In a recent ESG research survey, security professionals working at enterprise organizations (i.e., more than 1,000 employees) were asked the following question: How do you believe that your organization will change its security technology strategy decisions in any of the following ways over the next 24 months in order to improve its security management? In response:
- 44% said that they planned to “design and build a more integrated security architecture.” In other words, they want central configuration management, policy management, and reporting for different security technologies.
- 39% said that they planned to “include new data sources for security intelligence.” This means that they plan to collect more internal data from networks, applications, and security devices and also consume more external threat intelligence from existing security vendors or innovative newcomers like BitSight, Norse, and Vorstack.
These are worthwhile plans but there is still a slight problem with the first initiative – building an integrated enterprise security architecture could take years as large organizations replace existing products as they are fully amortized and integrate them together through some common APIs and middleware. In the meantime, they will have to manage enterprise security through an army of point tools and manual processes.
Rather than languish for a few more years, I have an alternative suggestion – make big data security analytics the tip of the enterprise security integration spear. After all, the whole “big data” part of the equation is about collecting data feeds from everything – networks, endpoints, applications, cloud service providers, IoT components, physical security systems, external threat intelligence, etc.
Once established, big data security analytics can span the network with eyes and ears on everything. As the analytics evolve, CISOs should have accurate and timely intelligence about what’s connected to the network (i.e., from vendors like Bradford Networks, Cisco, ForeScout, Great Bay Software, Juniper, etc.), the profile of these network nodes, and the security state of all devices. This data can be used to feed risk management dashboards in real-time to enable data-driven security controls adjustments up-and-down the technology stack.
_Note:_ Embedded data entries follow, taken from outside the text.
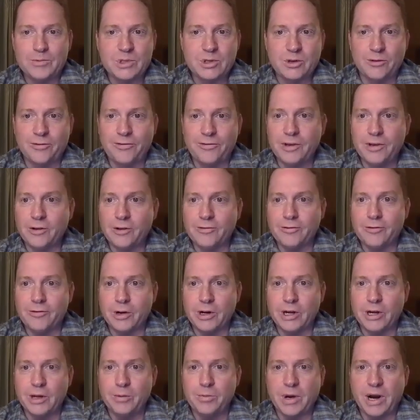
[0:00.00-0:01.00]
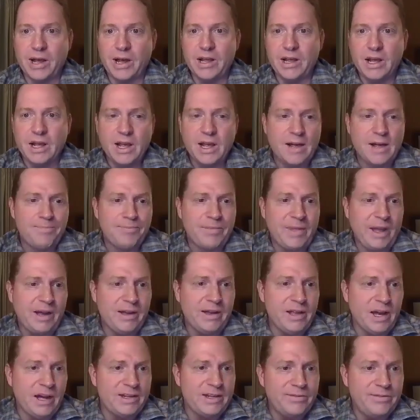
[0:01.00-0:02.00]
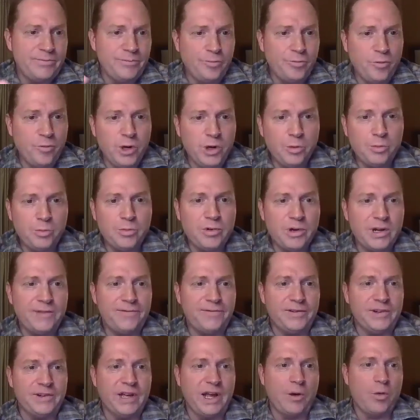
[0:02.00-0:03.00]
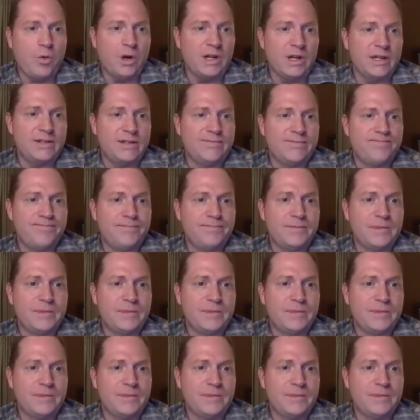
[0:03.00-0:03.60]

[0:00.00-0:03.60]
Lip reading: So feel free. But I real briefly, I want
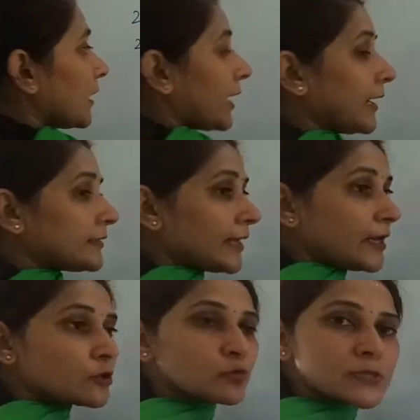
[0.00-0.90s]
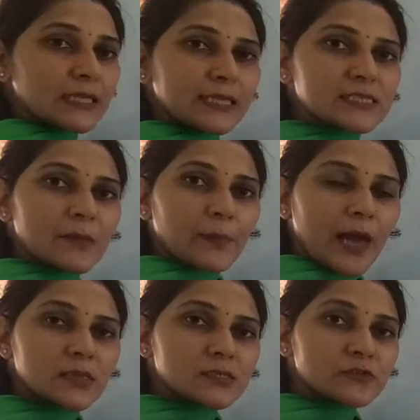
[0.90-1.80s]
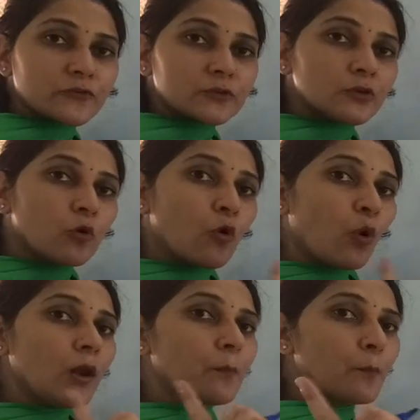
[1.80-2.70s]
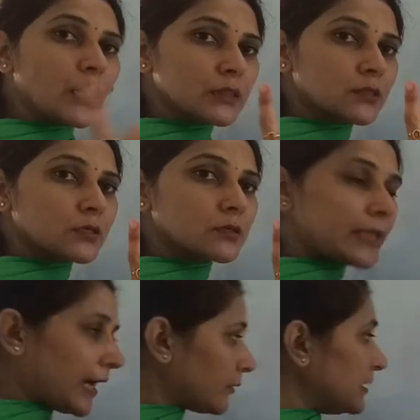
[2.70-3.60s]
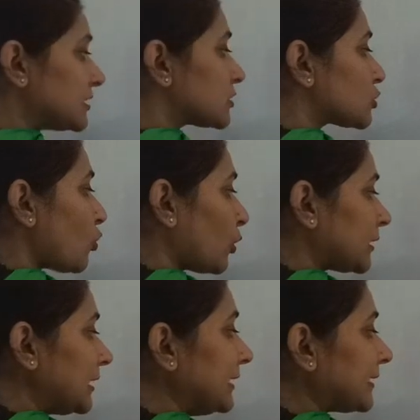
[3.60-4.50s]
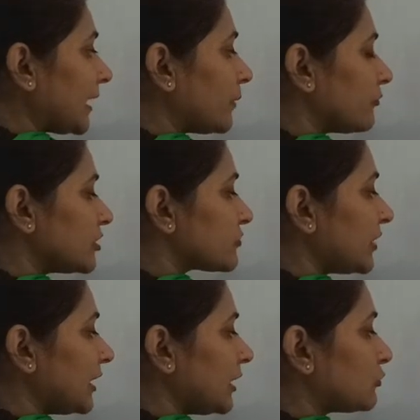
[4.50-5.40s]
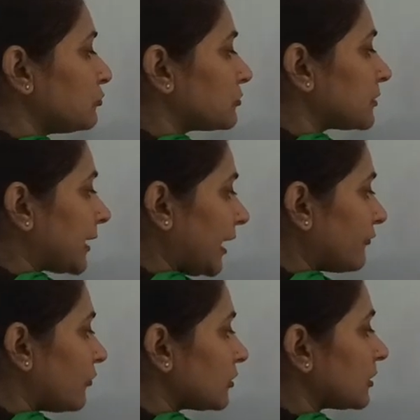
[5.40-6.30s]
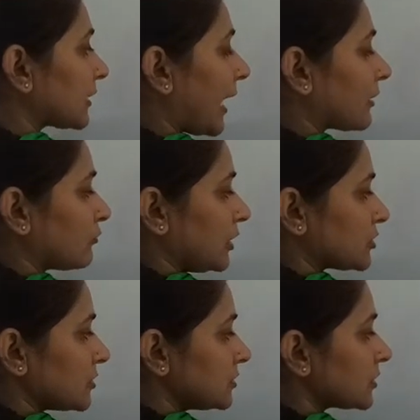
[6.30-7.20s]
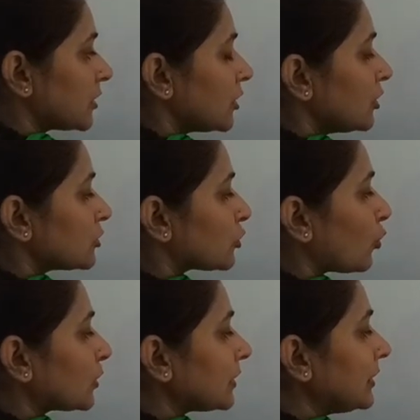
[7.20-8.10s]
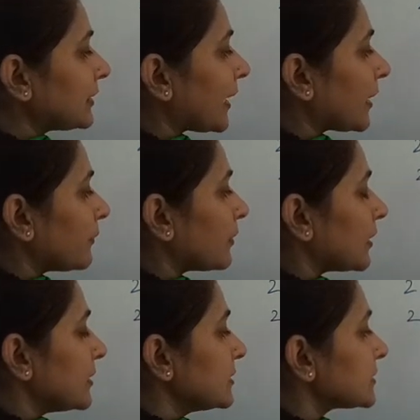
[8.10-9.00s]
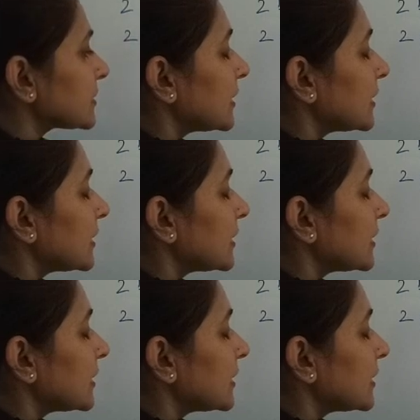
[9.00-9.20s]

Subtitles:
And they are using these appliances for the whole month. That means total time which we need to take for the calculations, total time is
As for incident detection/response, big data security analytics is designed to analyze and correlate packet capture, NetFlow, endpoint forensic data, logs, and even SNMP traps in a cybersecurity context. These systems will combine machine learning algorithms, statistics, and visual analytics to get a picture of anomalous/suspicious activities across the whole IT enchilada.
To be clear, I’m not suggesting that big data security analytics is a panacea. Enterprise organizations have a lot of learning and cost ahead of them while security analytics vendors have to develop highly scalable and intelligent security analytics tools that can be used effectively by security professionals; not MIT PhDs.
Yes, it will take a while for big data security analytics to play out but given the amount of innovation going on in this area (i.e., from vendors like Cybereason, Fortscale, Hexis Cyber Solutions, ISC8, IBM, LogRhythm, Narus, RSA, Splunk, 21CT, etc.), usable enterprise solutions will come faster than expected. Additionally, I have no doubt that enterprises will collect, process, and store massive amounts of security data from every conceivable IT nook-and-cranny over the next few years – all to provide security analysts with a treasure trove of real-time and historical data. Given this, it makes sense to integrate security data, improve incident detection/response and security operations, and then move on to integrating the myriad of security management consoles, middleware, and enforcement points afterward.